Eric-Shi / protobuf-java-format

Automatically exported from code.google.com/p/protobuf-java-format
BSD 3-Clause "New" or "Revised" License
0 stars 0 forks source link

Tokenizer bug in XmlFormat.merge #37

Open GoogleCodeExporter opened 8 years ago

GoogleCodeExporter commented 8 years ago
When field like (which was generated using XMLFomat.printToString):

<email>juraj@michalak.com</email>

is parsed, tokenizer detects these 2 tokens:
'juraj@michalak' and 'com'
The error output is:
Caused by: com.googlecode.protobuf.format.XmlFormat$ParseException: 1:71: 
Expected ">".
        at com.googlecode.protobuf.format.XmlFormat$Tokenizer.parseException(XmlFormat.java:668)
        at com.googlecode.protobuf.format.XmlFormat$Tokenizer.consume(XmlFormat.java:467)
        at com.googlecode.protobuf.format.XmlFormat.consumeClosingElement(XmlFormat.java:791)
        at com.googlecode.protobuf.format.XmlFormat.mergeField(XmlFormat.java:875)
        at com.googlecode.protobuf.format.XmlFormat.handleObject(XmlFormat.java:993)
        at com.googlecode.protobuf.format.XmlFormat.handleValue(XmlFormat.java:886)
        at com.googlecode.protobuf.format.XmlFormat.mergeField(XmlFormat.java:866)
        at com.googlecode.protobuf.format.XmlFormat.merge(XmlFormat.java:774)
        at com.googlecode.protobuf.format.XmlFormat.merge(XmlFormat.java:722)
        at com.protobufexample.ListPeople.main(ListPeople.java:64)

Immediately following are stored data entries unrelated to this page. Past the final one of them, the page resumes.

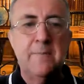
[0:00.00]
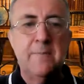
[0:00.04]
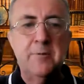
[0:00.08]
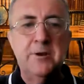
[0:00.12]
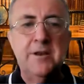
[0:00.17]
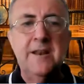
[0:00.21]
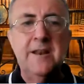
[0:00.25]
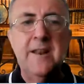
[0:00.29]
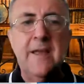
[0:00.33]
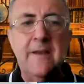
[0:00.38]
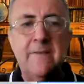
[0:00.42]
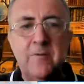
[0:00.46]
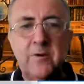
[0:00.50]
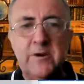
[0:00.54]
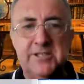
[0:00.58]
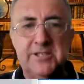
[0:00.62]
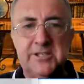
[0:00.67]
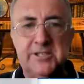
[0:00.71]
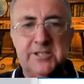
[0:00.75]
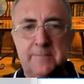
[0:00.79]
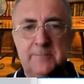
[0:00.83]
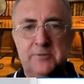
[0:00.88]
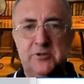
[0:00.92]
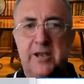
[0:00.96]
But in every
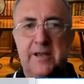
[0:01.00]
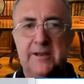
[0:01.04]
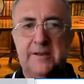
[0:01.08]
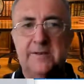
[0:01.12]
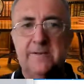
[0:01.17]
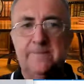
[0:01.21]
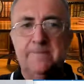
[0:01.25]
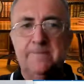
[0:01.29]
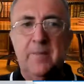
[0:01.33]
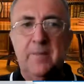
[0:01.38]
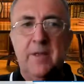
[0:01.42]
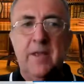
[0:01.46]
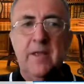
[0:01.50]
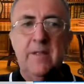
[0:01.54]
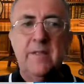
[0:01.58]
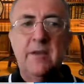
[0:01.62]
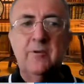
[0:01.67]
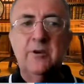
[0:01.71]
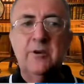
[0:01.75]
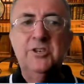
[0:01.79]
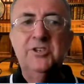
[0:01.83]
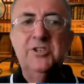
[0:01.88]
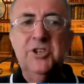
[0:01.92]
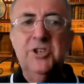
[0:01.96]
subject,
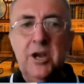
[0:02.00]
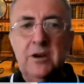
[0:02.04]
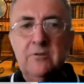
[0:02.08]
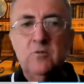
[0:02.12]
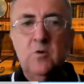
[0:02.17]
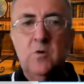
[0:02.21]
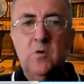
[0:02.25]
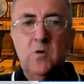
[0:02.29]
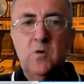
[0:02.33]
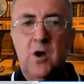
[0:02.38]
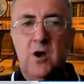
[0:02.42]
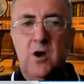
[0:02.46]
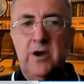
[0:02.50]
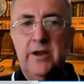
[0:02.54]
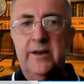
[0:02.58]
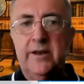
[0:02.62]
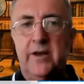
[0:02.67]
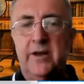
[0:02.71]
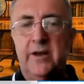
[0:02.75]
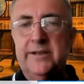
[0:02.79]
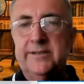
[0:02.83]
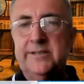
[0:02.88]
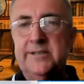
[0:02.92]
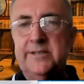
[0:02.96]
there are general
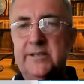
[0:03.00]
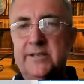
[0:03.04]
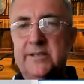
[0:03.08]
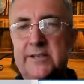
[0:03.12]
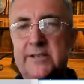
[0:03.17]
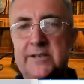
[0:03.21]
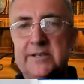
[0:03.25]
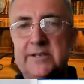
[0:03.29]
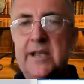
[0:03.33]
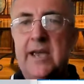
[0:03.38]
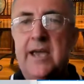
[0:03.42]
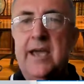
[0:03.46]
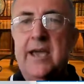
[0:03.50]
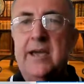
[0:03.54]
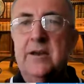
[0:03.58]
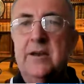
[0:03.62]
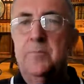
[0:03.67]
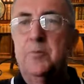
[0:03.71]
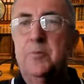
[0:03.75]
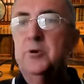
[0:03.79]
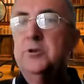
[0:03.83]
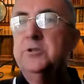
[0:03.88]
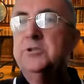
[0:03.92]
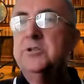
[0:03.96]
guidelines as to how to
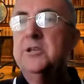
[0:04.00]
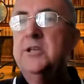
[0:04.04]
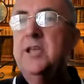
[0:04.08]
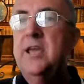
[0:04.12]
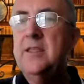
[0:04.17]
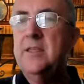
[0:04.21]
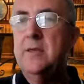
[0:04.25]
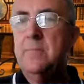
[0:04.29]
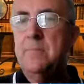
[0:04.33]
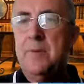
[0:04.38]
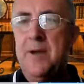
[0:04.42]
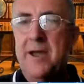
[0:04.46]
put togetherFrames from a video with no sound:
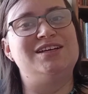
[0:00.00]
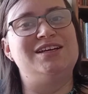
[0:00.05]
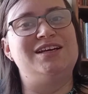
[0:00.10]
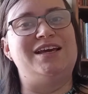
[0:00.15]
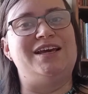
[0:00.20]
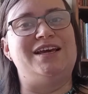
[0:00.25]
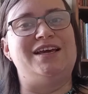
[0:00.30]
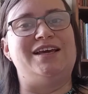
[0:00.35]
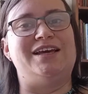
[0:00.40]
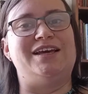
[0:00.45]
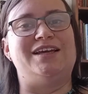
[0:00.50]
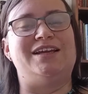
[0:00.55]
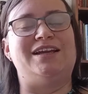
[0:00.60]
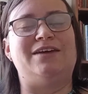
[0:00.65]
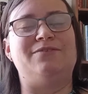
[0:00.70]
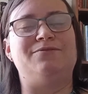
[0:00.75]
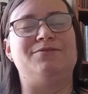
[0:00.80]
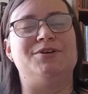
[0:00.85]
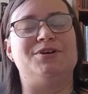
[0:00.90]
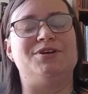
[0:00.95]
And
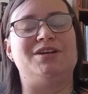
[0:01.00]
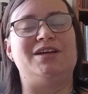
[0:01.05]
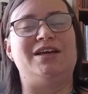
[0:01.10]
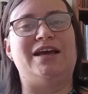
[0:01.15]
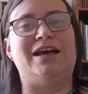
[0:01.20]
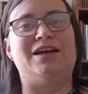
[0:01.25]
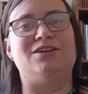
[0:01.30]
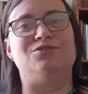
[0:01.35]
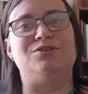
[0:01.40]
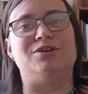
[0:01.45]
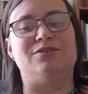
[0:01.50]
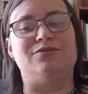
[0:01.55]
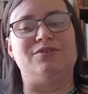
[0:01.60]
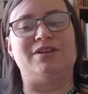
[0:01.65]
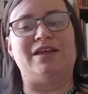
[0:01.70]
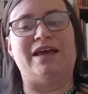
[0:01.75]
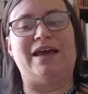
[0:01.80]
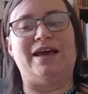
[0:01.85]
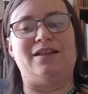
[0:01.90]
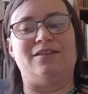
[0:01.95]
I figured he had to have
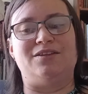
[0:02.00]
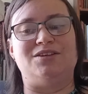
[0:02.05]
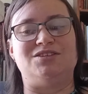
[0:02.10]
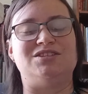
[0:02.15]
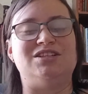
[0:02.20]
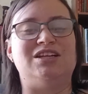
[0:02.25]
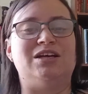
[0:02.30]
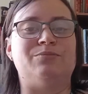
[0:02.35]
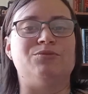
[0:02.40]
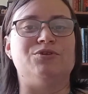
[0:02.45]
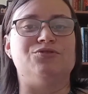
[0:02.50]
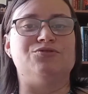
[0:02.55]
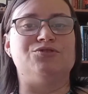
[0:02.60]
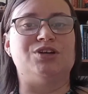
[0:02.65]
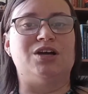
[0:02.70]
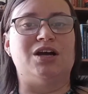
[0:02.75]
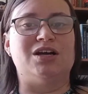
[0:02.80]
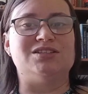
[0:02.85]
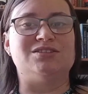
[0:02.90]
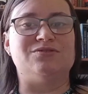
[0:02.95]
had at least a number of
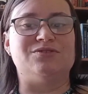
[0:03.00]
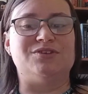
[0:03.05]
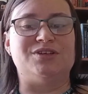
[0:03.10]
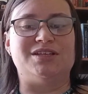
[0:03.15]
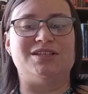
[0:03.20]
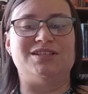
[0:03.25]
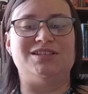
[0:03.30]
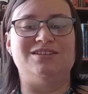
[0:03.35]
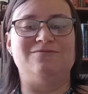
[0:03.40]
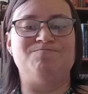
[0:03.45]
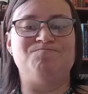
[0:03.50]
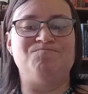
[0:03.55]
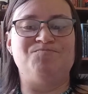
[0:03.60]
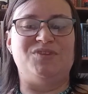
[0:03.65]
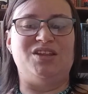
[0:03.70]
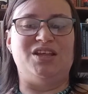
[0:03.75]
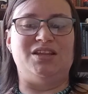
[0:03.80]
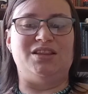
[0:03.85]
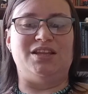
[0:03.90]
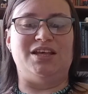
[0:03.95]
shots of it.
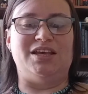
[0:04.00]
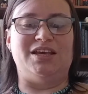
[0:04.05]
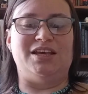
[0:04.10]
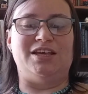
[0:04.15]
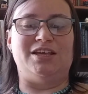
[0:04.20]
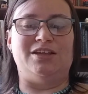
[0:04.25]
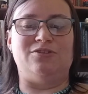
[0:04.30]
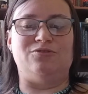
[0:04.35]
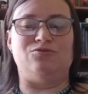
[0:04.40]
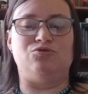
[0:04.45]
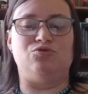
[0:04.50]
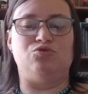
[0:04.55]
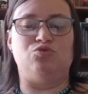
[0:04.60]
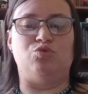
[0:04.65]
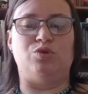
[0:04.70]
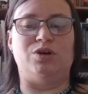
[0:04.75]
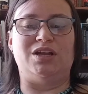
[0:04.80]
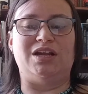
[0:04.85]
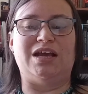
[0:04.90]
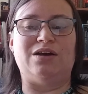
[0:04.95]
And then
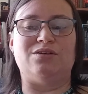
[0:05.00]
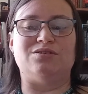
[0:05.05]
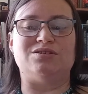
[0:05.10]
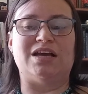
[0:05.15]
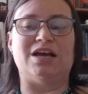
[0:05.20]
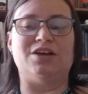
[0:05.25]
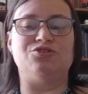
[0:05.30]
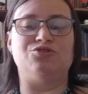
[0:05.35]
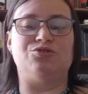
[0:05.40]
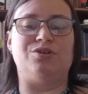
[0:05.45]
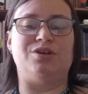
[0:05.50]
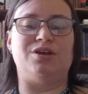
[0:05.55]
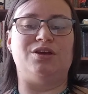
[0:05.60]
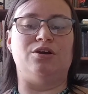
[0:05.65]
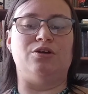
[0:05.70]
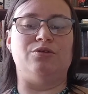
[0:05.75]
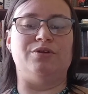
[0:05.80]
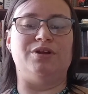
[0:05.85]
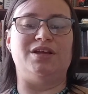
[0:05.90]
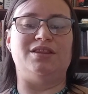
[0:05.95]
when I was actually
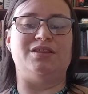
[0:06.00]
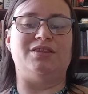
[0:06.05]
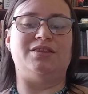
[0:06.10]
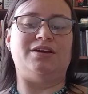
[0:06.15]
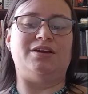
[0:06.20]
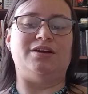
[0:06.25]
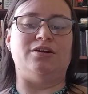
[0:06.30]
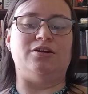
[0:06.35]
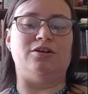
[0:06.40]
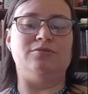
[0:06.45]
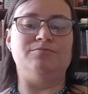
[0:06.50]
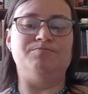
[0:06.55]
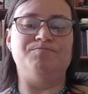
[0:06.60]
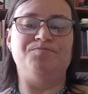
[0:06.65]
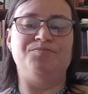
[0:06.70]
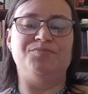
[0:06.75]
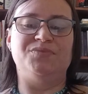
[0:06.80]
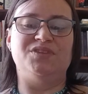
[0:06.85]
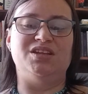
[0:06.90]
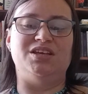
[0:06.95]
already there,
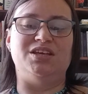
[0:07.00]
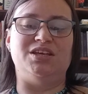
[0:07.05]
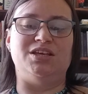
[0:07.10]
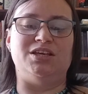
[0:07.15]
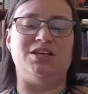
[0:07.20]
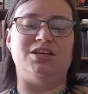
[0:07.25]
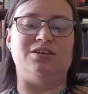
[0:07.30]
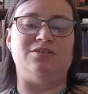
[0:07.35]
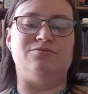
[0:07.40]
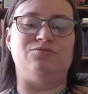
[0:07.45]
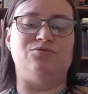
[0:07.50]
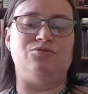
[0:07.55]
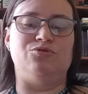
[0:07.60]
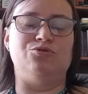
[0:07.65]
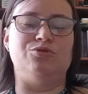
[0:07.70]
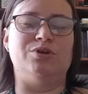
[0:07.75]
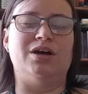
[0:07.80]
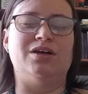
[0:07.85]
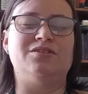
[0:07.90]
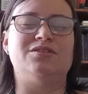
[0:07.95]
he,
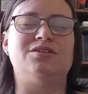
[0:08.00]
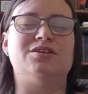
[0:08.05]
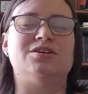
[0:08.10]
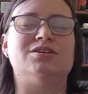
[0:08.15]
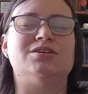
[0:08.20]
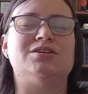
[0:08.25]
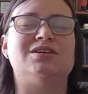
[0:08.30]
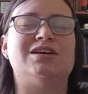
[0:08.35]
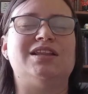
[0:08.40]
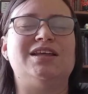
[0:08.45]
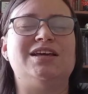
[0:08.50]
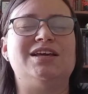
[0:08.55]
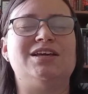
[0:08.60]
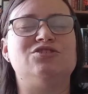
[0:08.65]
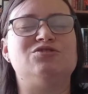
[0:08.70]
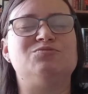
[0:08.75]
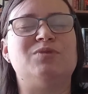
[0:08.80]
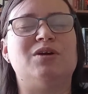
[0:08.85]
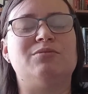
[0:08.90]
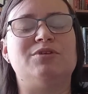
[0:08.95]
throughout the, I think it
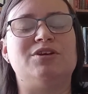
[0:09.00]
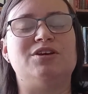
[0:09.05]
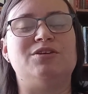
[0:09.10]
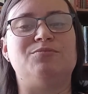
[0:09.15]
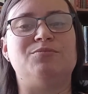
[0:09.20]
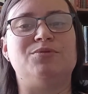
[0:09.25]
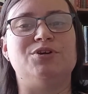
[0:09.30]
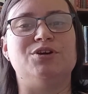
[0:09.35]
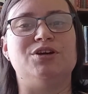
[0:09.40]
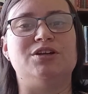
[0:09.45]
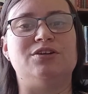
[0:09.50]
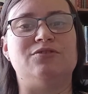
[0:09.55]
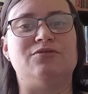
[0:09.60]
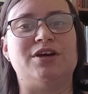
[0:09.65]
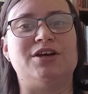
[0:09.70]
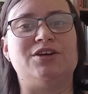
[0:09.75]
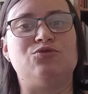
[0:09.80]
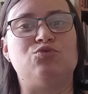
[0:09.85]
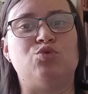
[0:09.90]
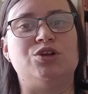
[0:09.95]
was probably a period of
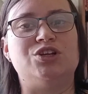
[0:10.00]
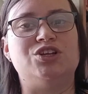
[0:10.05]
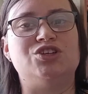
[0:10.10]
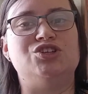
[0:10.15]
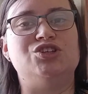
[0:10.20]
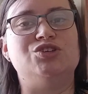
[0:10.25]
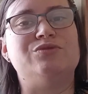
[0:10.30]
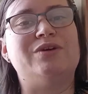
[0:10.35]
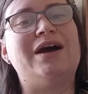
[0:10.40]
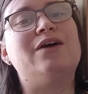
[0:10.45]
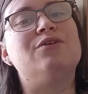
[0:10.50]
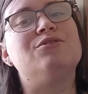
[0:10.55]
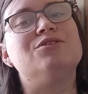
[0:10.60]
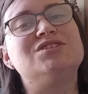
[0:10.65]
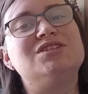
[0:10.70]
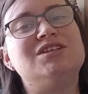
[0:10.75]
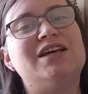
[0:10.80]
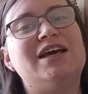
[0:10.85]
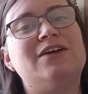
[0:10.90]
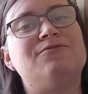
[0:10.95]
like one to two
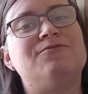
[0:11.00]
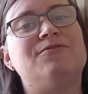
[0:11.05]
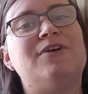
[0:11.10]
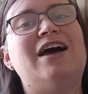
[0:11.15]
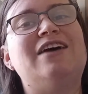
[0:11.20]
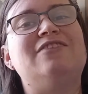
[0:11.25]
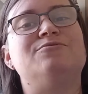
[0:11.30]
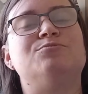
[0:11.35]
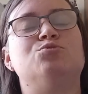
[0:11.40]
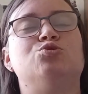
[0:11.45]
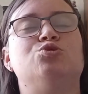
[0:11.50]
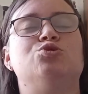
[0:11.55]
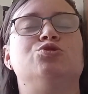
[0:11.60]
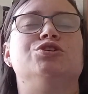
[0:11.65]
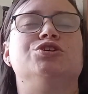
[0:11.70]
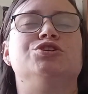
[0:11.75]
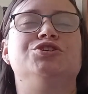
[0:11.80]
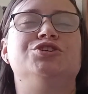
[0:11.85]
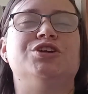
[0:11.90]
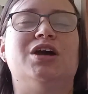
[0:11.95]
hours, he had five
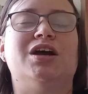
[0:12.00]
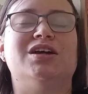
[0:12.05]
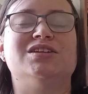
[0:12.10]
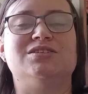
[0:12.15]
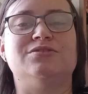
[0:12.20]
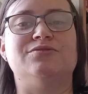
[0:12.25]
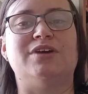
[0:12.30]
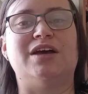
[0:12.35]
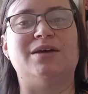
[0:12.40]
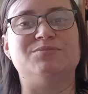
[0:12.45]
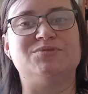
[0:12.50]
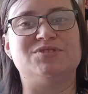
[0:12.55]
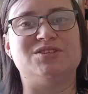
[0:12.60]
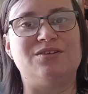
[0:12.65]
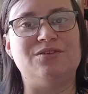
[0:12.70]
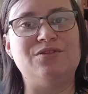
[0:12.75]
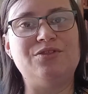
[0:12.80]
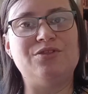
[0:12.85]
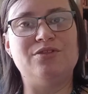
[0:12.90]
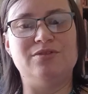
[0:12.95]
more shots of
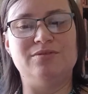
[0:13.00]
absinthe.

Correct would be only one token:
'juraj@michalak.com'

protobuf-java-format 1.2

Original issue reported on code.google.com by Juraj.Mi...@gmail.com on 23 Nov 2011 at 10:39

GoogleCodeExporter commented 8 years ago
It seems the problem is inside the region matching code in nextToken() of 
XmlFormat.java. The regex in 'TOKEN' is picking up the '.' of the string as a 
boundary when it shouldn't be. I'm trying to understand what in the regex are 
explicit boundaries, but am not quite seeing it.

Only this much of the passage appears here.